What you should do ▸ Every entry must be transcribed exactly. Pictures are not part of the copy.

Material shown ▸

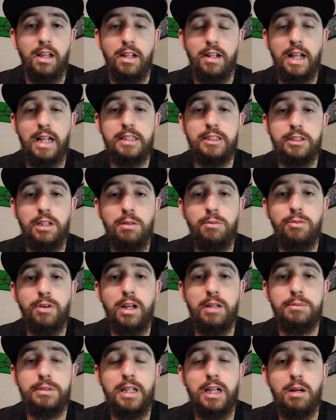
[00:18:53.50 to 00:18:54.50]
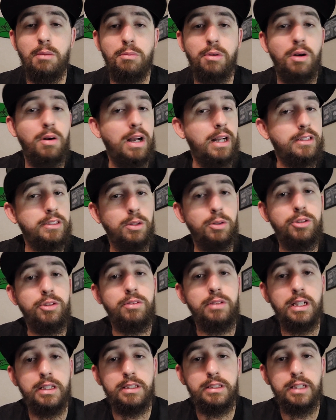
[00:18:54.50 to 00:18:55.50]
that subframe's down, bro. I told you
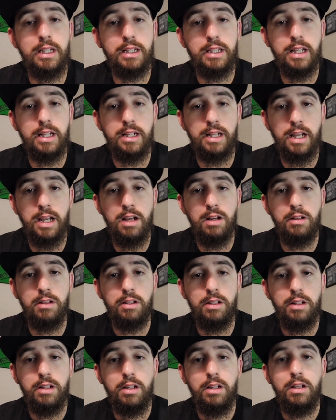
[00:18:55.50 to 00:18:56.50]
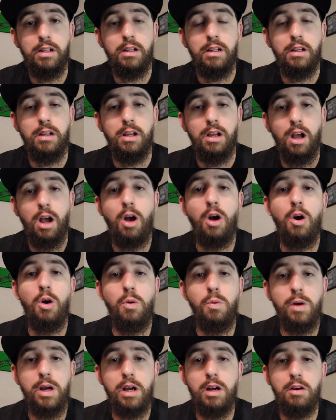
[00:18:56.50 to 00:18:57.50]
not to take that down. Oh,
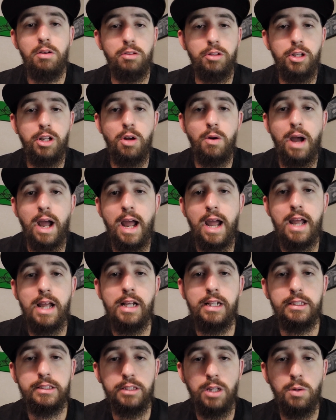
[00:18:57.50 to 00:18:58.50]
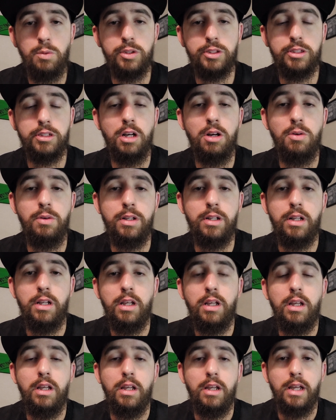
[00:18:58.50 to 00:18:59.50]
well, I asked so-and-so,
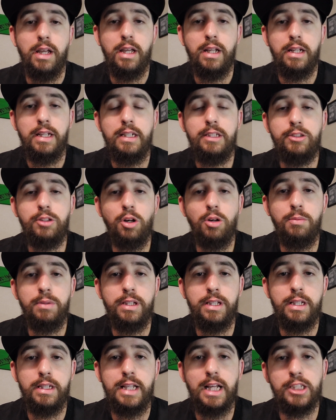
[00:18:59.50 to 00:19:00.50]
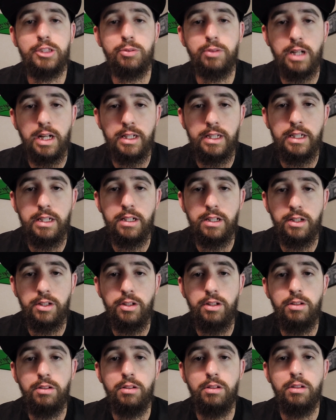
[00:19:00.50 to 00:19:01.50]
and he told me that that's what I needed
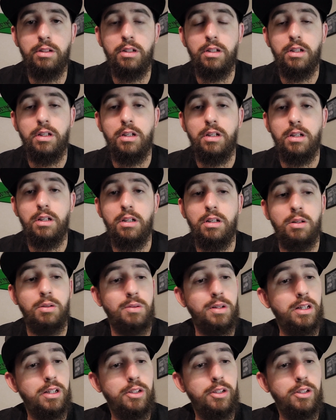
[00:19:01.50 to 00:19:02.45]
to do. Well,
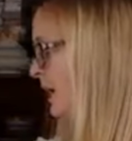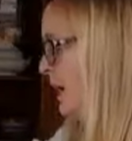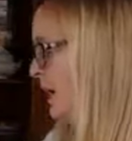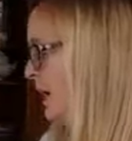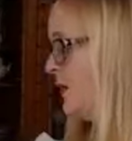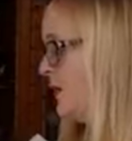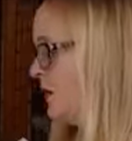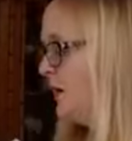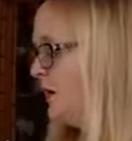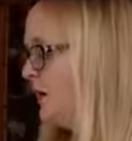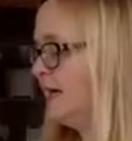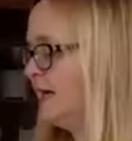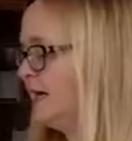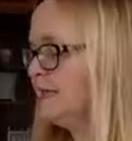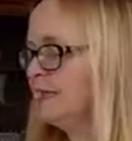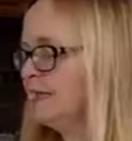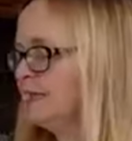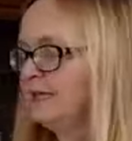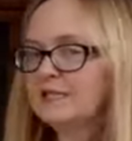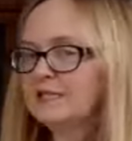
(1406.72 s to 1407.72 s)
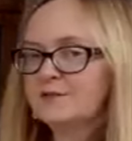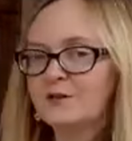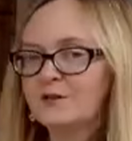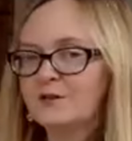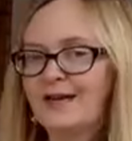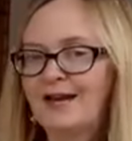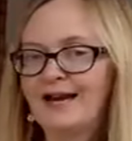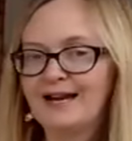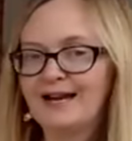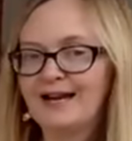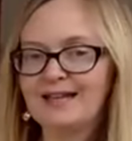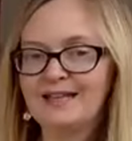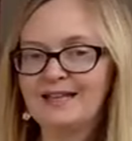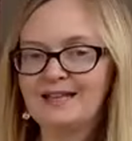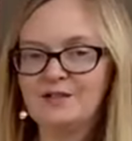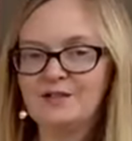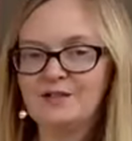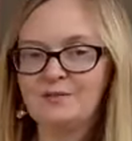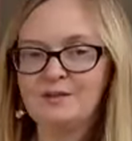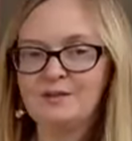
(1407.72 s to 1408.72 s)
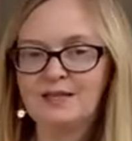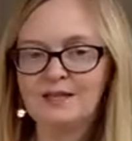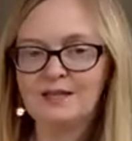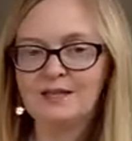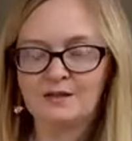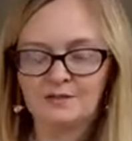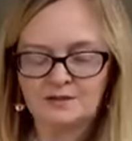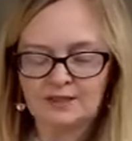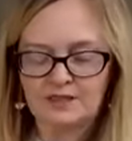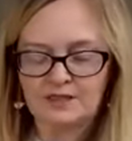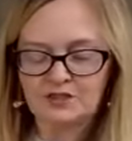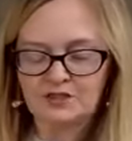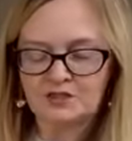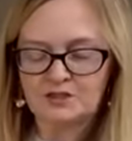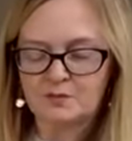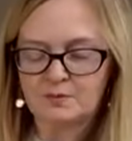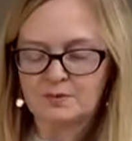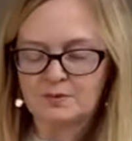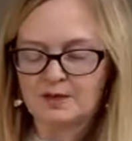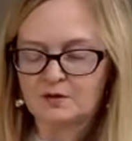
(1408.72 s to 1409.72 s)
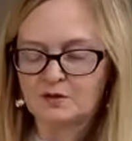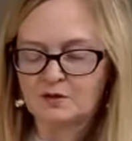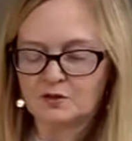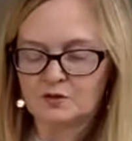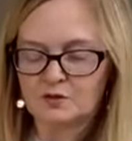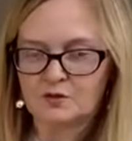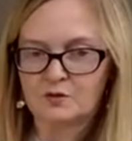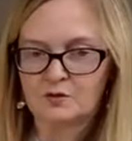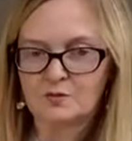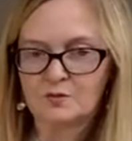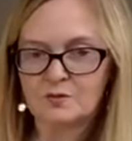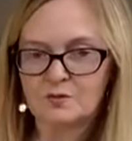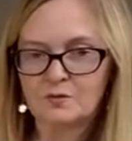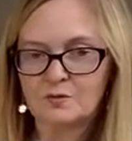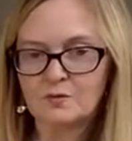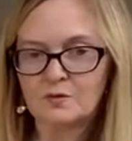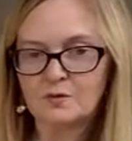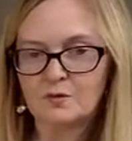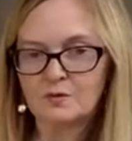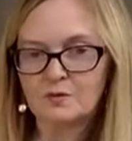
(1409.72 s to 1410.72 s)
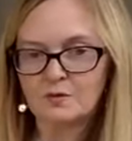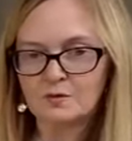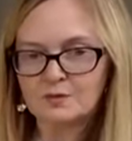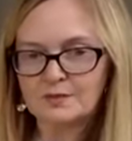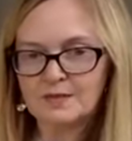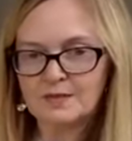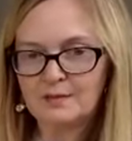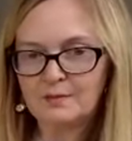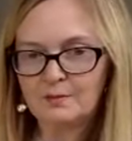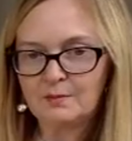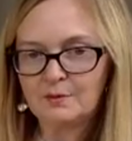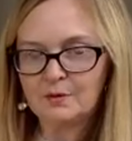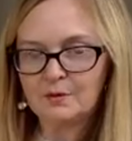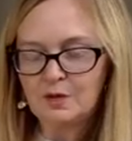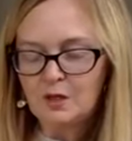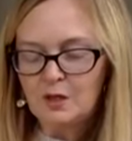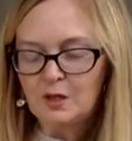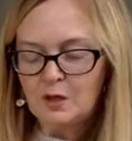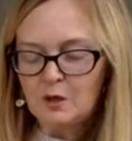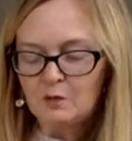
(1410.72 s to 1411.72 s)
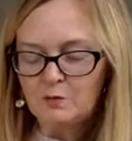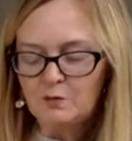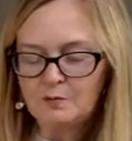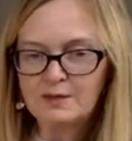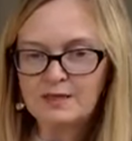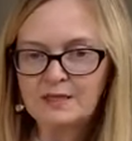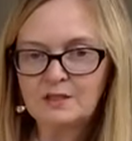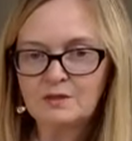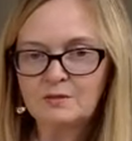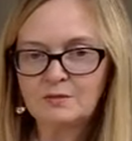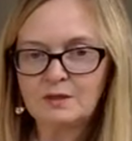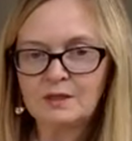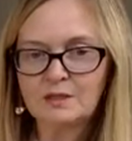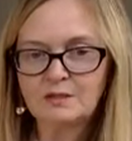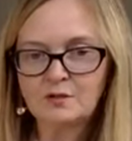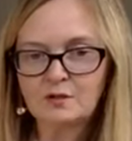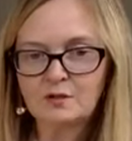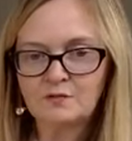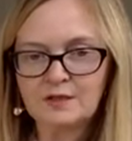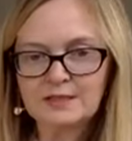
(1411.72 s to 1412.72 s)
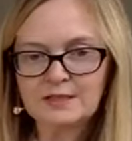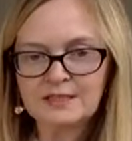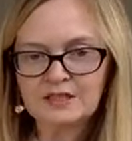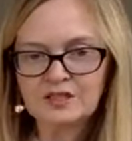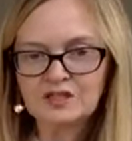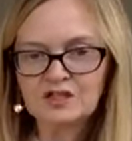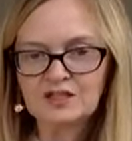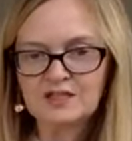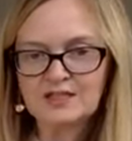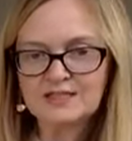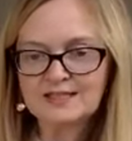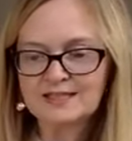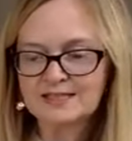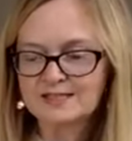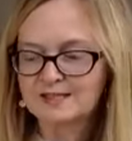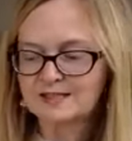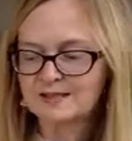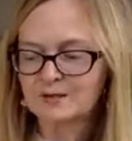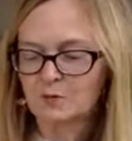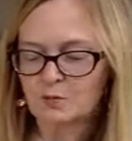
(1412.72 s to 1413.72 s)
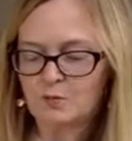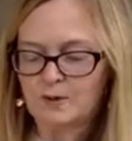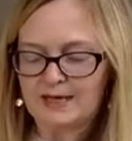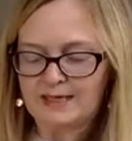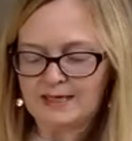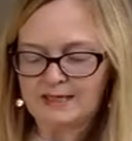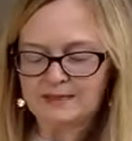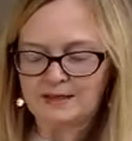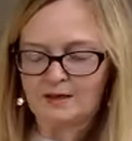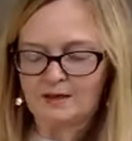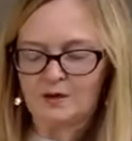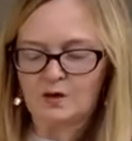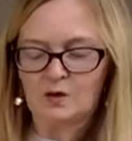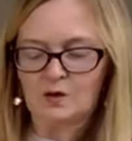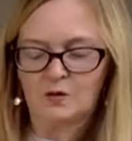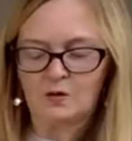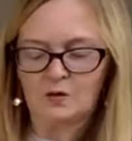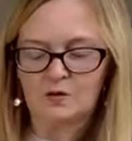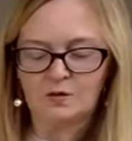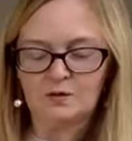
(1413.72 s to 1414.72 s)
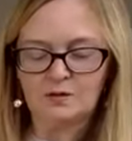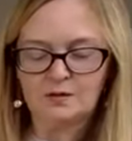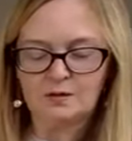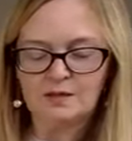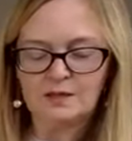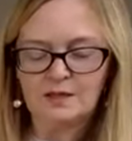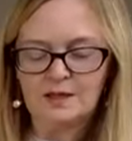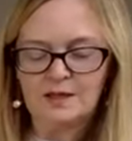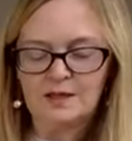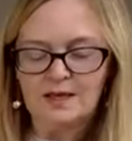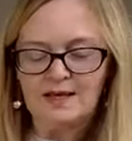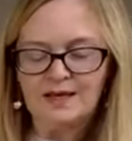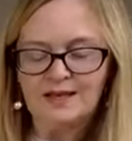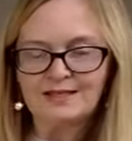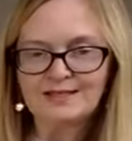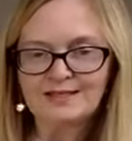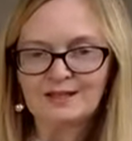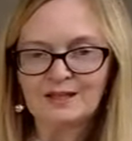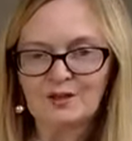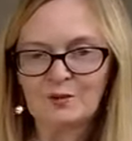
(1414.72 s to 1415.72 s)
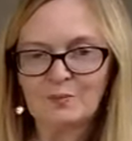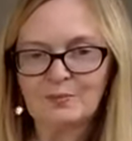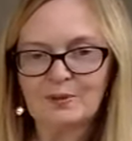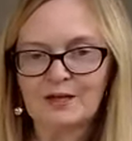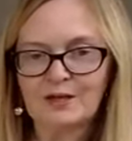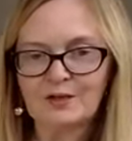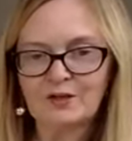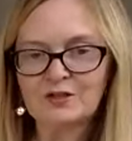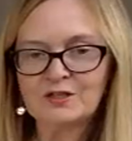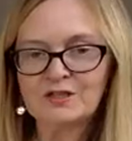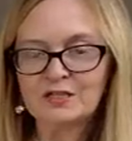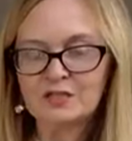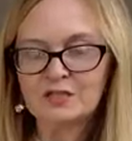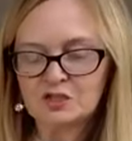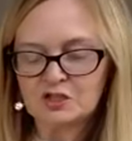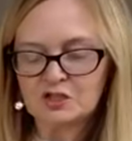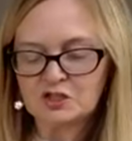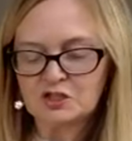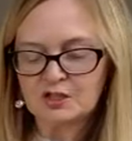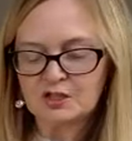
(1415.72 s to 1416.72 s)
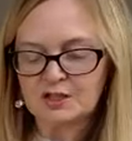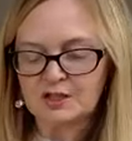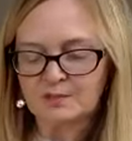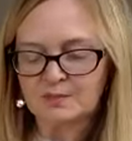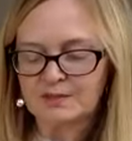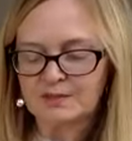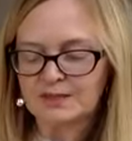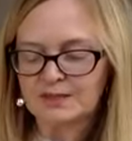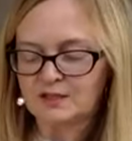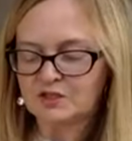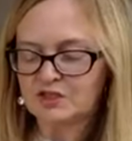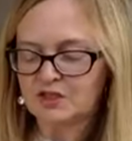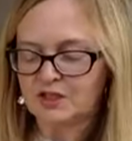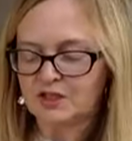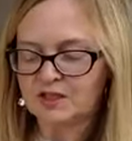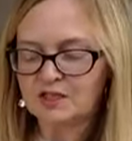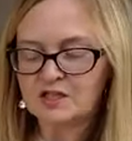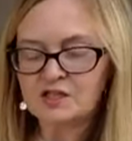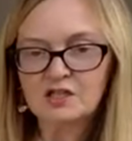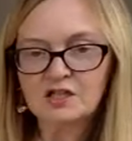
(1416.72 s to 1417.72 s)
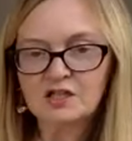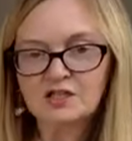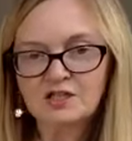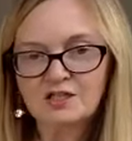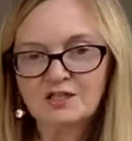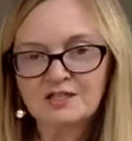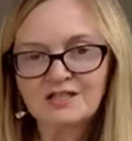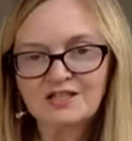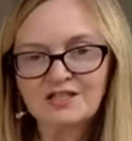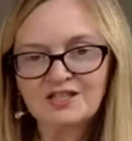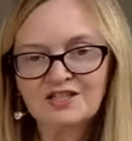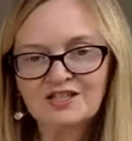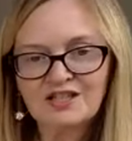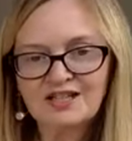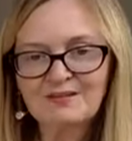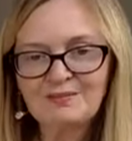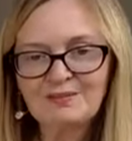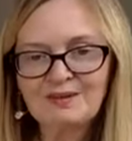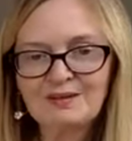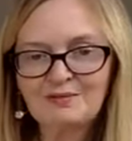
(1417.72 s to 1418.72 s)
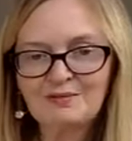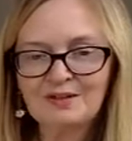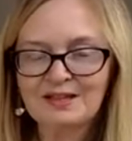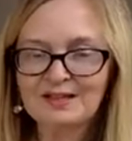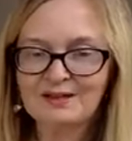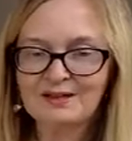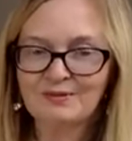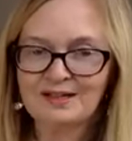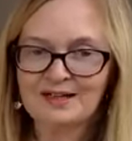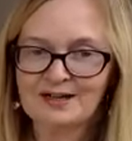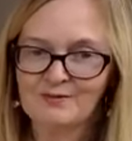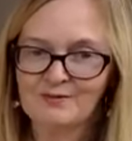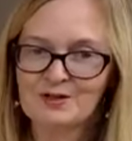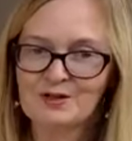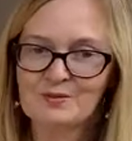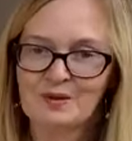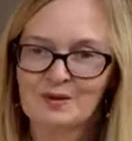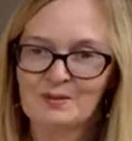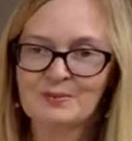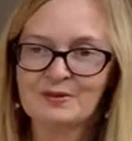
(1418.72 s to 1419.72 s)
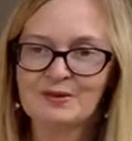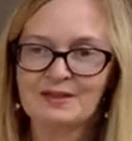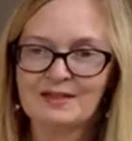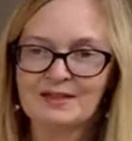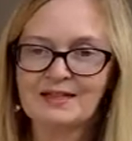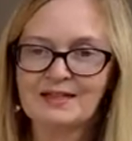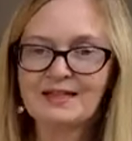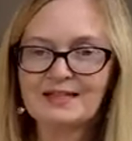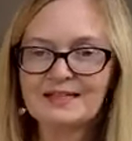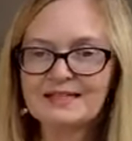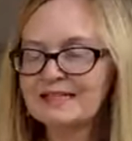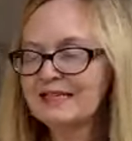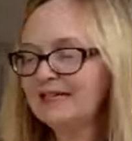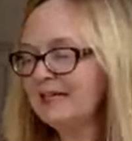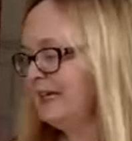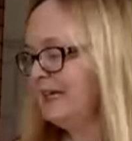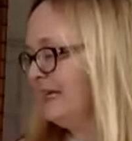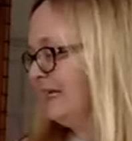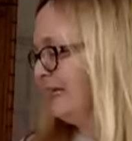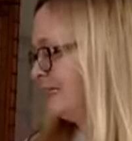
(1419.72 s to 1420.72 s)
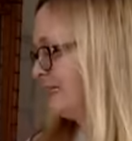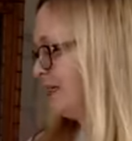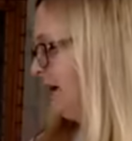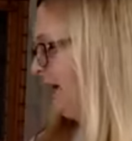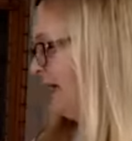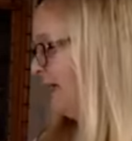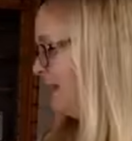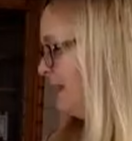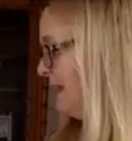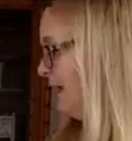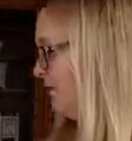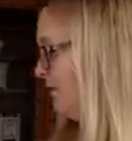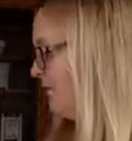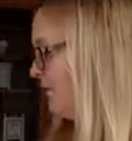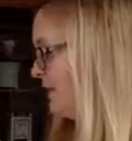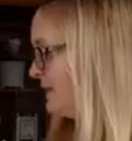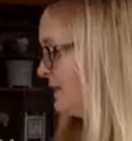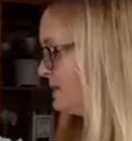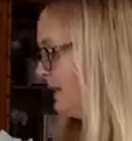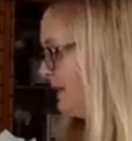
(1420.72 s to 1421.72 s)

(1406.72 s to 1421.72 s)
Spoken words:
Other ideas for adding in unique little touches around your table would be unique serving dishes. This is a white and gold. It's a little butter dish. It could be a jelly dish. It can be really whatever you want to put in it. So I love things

Result for this task ▸
[00:18:53.50 to 00:18:54.50]
[00:18:54.50 to 00:18:55.50]
that subframe's down, bro. I told you
[00:18:55.50 to 00:18:56.50]
[00:18:56.50 to 00:18:57.50]
not to take that down. Oh,
[00:18:57.50 to 00:18:58.50]
[00:18:58.50 to 00:18:59.50]
well, I asked so-and-so,
[00:18:59.50 to 00:19:00.50]
[00:19:00.50 to 00:19:01.50]
and he told me that that's what I needed
[00:19:01.50 to 00:19:02.45]
to do. Well,
(1406.72 s to 1407.72 s)
(1407.72 s to 1408.72 s)
(1408.72 s to 1409.72 s)
(1409.72 s to 1410.72 s)
(1410.72 s to 1411.72 s)
(1411.72 s to 1412.72 s)
(1412.72 s to 1413.72 s)
(1413.72 s to 1414.72 s)
(1414.72 s to 1415.72 s)
(1415.72 s to 1416.72 s)
(1416.72 s to 1417.72 s)
(1417.72 s to 1418.72 s)
(1418.72 s to 1419.72 s)
(1419.72 s to 1420.72 s)
(1420.72 s to 1421.72 s)

(1406.72 s to 1421.72 s)
Spoken words:
Other ideas for adding in unique little touches around your table would be unique serving dishes. This is a white and gold. It's a little butter dish. It could be a jelly dish. It can be really whatever you want to put in it. So I love things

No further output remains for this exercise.